Breach Pattern Timeline
November 2021
ALPHV/BlackCat ransomware emerges. Operated by individuals previously associated with DarkSide and BlackMatter ransomware operations (which had each rebranded under law enforcement pressure). Russia-aligned RaaS.
2021-2022
ALPHV pioneers Rust-language ransomware (technically sophisticated, fast, hard to analyze). Establishes 'data leak' search portal allowing public to search stolen data — innovative extortion technique.
2022-2023
ALPHV becomes one of top 3 ransomware brands by victim count. Major victims include MGM Resorts (Sept 2023, $100M operational impact), Caesars Entertainment (Sept 2023, $15M ransom), Henry Schein, Reddit, Western Digital, and many enterprise organizations.
September 2023
ALPHV/BlackCat affiliate Scattered Spider executes high-profile MGM Resorts and Caesars Entertainment attacks via vishing-driven social engineering against IT help desks.
December 2023
U.S. FBI announces successful infiltration of ALPHV's dark web infrastructure. FBI seizes ALPHV decryption keys for ~500 victims. ALPHV briefly retakes its dark web sites in defiance.
February 21, 2024
ALPHV/BlackCat affiliate deploys ransomware against Change Healthcare (UnitedHealth subsidiary) — most consequential U.S. healthcare ransomware in history affecting ~190M Americans.
March 1, 2024
Reports surface that UnitedHealth Group paid ALPHV $22M ransom in Bitcoin. Days later, ALPHV operators reportedly EXIT-SCAM their own affiliate — taking the full $22M and disappearing without paying the affiliate's share.
March-April 2024
ALPHV brand effectively ceases. Many former ALPHV affiliates migrate to RansomHub (which emerges as successor brand). Stolen Change Healthcare data appears on RansomHub leak site for second extortion.
2024-2025
RansomHub becomes most-active ransomware brand globally for 2024-2025, absorbing ALPHV's affiliate base. ALPHV-associated individuals continue ransomware operations under multiple brands.
2024-2026
ALPHV case becomes foundational precedent for: (1) ransomware exit scam dynamics, (2) double-extortion via successor groups (RansomHub re-extorting Change Healthcare data), (3) FBI infrastructure infiltration as a disruption strategy.

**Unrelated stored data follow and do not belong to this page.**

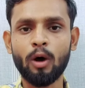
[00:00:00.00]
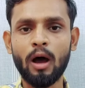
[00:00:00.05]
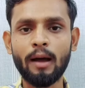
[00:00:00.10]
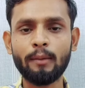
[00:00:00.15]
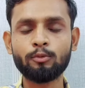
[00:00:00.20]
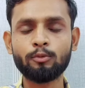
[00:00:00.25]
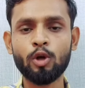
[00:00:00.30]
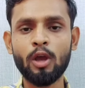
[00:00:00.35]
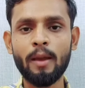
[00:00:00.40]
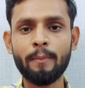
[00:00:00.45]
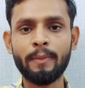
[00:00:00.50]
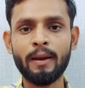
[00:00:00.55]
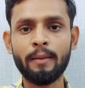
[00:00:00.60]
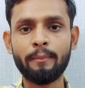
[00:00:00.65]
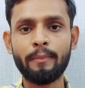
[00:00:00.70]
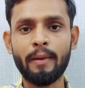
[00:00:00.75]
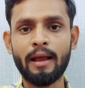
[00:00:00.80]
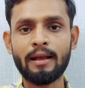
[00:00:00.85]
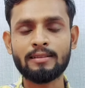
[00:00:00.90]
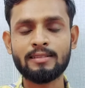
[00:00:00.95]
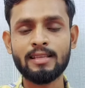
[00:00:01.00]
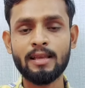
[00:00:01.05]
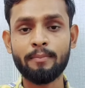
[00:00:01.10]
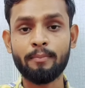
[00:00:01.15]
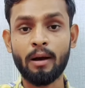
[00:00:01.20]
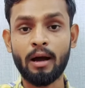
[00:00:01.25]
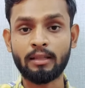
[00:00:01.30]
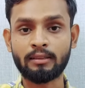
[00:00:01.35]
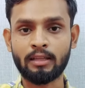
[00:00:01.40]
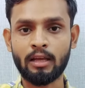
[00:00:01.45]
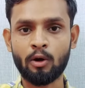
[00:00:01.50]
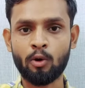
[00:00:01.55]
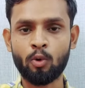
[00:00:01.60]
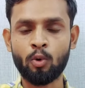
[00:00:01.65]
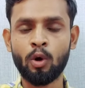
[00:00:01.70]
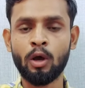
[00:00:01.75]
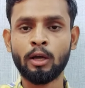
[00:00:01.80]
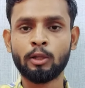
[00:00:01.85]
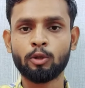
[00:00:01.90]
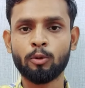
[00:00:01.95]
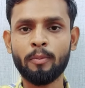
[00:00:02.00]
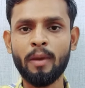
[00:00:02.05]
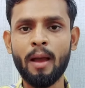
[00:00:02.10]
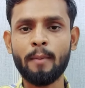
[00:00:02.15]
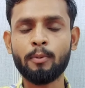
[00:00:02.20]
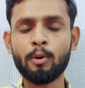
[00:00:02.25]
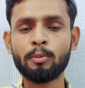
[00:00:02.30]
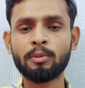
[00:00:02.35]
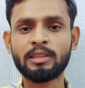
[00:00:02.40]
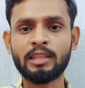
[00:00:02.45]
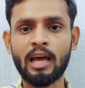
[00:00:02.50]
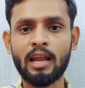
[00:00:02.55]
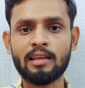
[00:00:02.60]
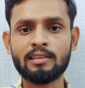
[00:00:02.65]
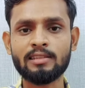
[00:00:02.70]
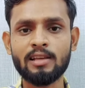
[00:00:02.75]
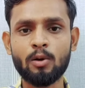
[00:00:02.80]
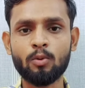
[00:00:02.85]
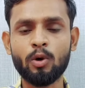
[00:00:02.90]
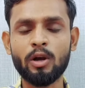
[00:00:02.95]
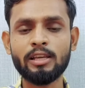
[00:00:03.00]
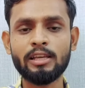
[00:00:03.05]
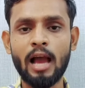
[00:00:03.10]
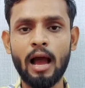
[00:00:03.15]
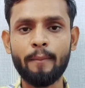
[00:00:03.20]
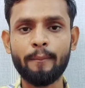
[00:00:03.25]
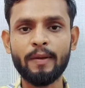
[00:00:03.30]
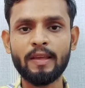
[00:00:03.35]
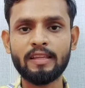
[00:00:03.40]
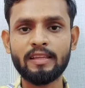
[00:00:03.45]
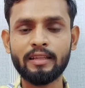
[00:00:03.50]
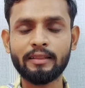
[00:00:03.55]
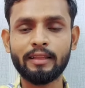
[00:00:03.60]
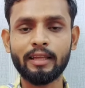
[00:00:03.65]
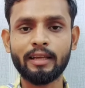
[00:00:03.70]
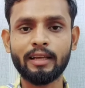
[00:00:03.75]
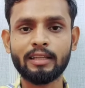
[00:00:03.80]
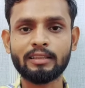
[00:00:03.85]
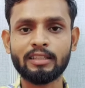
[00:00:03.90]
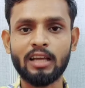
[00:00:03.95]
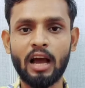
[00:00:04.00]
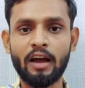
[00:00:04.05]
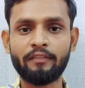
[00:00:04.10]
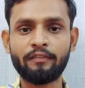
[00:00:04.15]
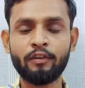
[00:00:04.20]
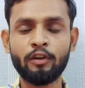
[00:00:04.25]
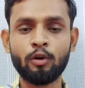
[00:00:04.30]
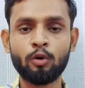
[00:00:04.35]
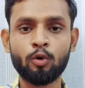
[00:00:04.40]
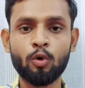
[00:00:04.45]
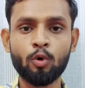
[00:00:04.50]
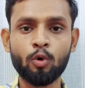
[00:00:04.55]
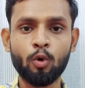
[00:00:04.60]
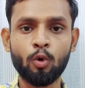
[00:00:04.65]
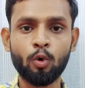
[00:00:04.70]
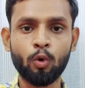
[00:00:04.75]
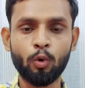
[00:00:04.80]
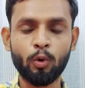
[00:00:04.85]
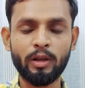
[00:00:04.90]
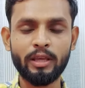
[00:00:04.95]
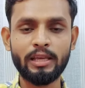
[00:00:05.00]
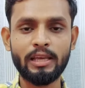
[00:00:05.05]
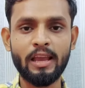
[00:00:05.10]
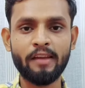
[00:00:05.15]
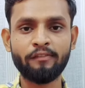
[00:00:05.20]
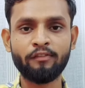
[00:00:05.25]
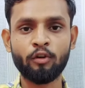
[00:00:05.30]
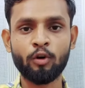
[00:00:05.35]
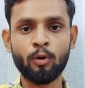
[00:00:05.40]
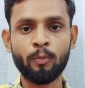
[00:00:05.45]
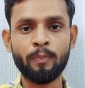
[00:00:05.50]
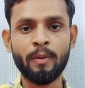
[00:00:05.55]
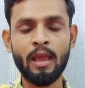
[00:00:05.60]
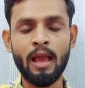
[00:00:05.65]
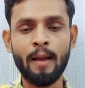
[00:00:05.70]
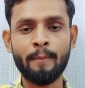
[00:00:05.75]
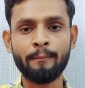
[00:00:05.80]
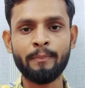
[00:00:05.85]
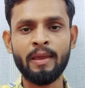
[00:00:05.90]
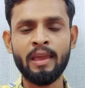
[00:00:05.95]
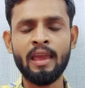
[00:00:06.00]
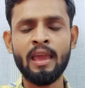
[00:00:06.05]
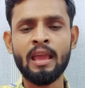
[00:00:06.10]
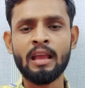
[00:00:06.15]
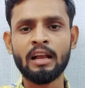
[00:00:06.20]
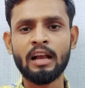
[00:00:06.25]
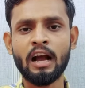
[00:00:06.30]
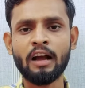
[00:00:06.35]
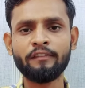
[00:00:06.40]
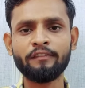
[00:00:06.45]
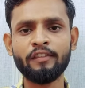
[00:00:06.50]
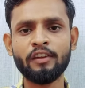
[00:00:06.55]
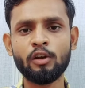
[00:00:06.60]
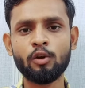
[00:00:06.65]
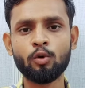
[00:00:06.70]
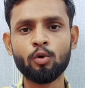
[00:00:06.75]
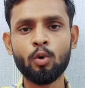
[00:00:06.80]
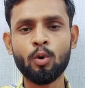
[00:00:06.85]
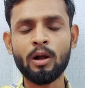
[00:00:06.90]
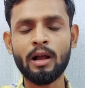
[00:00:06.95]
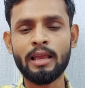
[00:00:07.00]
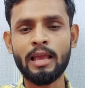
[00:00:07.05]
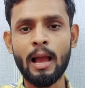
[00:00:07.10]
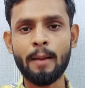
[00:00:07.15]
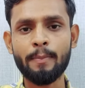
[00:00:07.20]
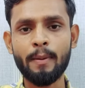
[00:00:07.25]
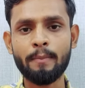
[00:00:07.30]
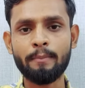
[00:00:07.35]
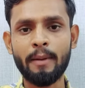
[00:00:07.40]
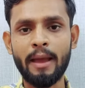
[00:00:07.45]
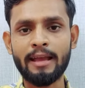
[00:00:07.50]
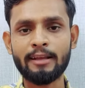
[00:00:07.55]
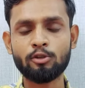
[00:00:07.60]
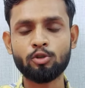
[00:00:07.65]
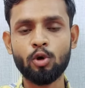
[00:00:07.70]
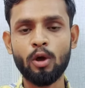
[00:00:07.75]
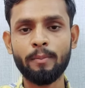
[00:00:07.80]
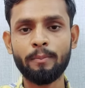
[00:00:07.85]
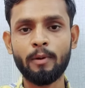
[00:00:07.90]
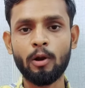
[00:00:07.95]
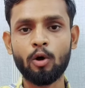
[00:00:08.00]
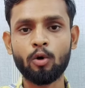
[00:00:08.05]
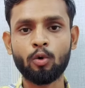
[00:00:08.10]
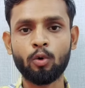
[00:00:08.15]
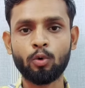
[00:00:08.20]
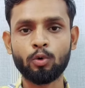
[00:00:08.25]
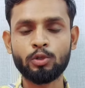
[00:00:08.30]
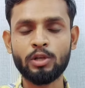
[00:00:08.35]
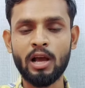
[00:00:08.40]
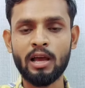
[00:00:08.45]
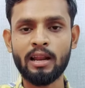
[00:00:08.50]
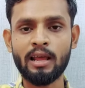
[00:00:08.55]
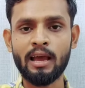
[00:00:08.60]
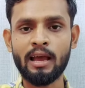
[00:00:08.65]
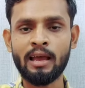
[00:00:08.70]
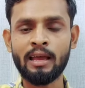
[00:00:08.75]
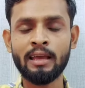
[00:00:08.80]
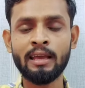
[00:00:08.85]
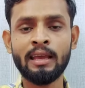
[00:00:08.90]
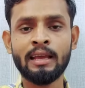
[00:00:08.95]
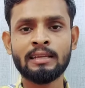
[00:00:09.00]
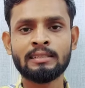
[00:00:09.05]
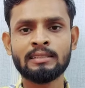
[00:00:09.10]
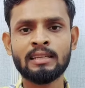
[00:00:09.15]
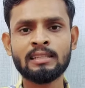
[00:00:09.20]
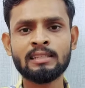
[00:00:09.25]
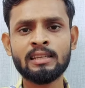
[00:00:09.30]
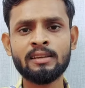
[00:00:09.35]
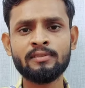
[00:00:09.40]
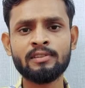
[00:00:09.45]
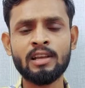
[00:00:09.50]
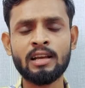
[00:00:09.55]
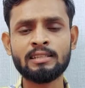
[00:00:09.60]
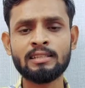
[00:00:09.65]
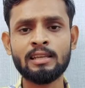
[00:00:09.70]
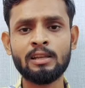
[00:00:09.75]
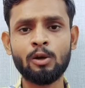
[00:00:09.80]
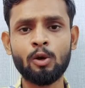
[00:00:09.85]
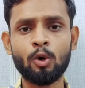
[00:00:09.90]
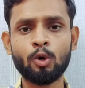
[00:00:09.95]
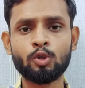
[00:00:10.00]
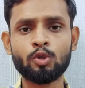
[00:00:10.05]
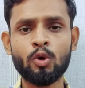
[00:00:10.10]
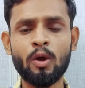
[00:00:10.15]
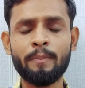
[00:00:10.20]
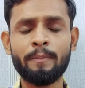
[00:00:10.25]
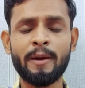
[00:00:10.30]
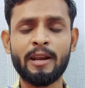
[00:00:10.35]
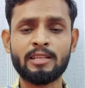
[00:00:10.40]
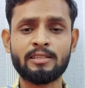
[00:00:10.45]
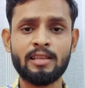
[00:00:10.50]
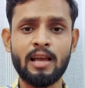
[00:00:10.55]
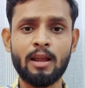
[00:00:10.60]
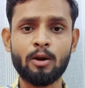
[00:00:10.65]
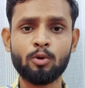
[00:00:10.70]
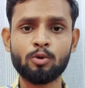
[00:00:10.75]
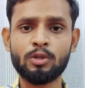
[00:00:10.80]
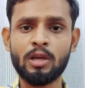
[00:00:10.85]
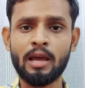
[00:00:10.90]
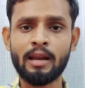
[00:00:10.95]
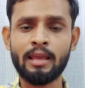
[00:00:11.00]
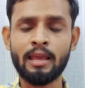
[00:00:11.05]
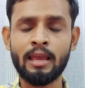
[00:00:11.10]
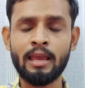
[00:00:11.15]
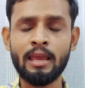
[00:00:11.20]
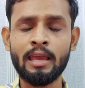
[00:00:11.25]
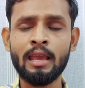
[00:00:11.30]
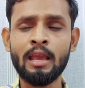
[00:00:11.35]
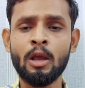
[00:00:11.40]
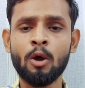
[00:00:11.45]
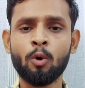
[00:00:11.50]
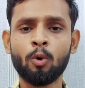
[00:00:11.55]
तो आप जो है अपने बैंक से बात करो तो मैं आपको बताना चाहूँगा यहाँ पे ये दिक्कत काफ़ी लोगों को हो रही है फ़ोनपे ऐप पे काफ़ी लोगों का यहाँ पे बैंक जो है ब्लॉक हो जा रहा है जिसकी वजह से लोग जो है परेशान हो जा रहे हैं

Total impact: Estimated 700+ victims with hundreds of millions in ransom payments during 2021-2024 operations, Change Healthcare $22M ransom + exit scam most consequential single event, foundational precedent for ransomware exit scams and successor brand absorption (RansomHub).
Executive Lessons
ALPHV/BlackCat's use of Rust and triple extortion — encryption, data publication, and DDoS — represented a significant evolution in ransomware capability. The group's affiliate program attracted sophisticated technical operators, and their attack on Change Healthcare demonstrated the catastrophic operational impact ransomware can have on critical health infrastructure. ALPHV's exit scam also demonstrated that the RaaS ecosystem creates misaligned incentives between operators and affiliates.
Related Reading
Private Equity Implications
ALPHV's aggressive targeting of healthcare organizations — and the Change Healthcare attack specifically — makes it the highest-priority ransomware threat for PE sponsors with healthcare portfolio companies. The group's affiliate model made ALPHV-standard attack sophistication available to any affiliate willing to pay 20% of ransom proceeds. Healthcare portfolio companies must be prepared for ALPHV-level attack sophistication regardless of whether they believe they are high-value enough for direct targeting.